Your goal: Transcribe every entry word for word, but drop the pictures.

** Opening Data records block **

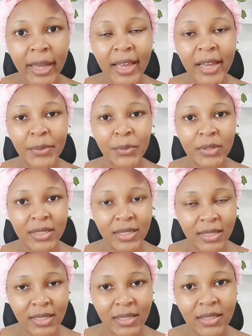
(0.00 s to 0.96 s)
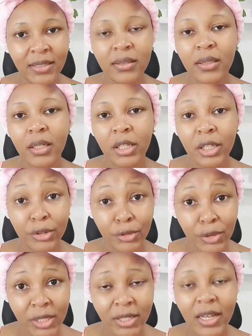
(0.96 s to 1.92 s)
updated skincare
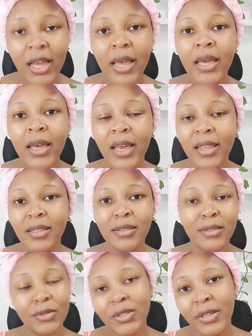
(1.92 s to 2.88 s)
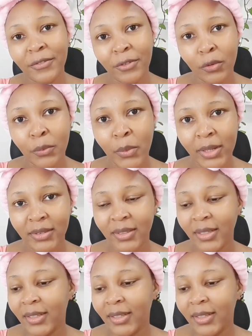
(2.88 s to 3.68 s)
routine, and this is not a vlogmas.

** Closing Data records block **

Task output:
(0.00 s to 0.96 s)
(0.96 s to 1.92 s)
updated skincare
(1.92 s to 2.88 s)
(2.88 s to 3.68 s)
routine, and this is not a vlogmas.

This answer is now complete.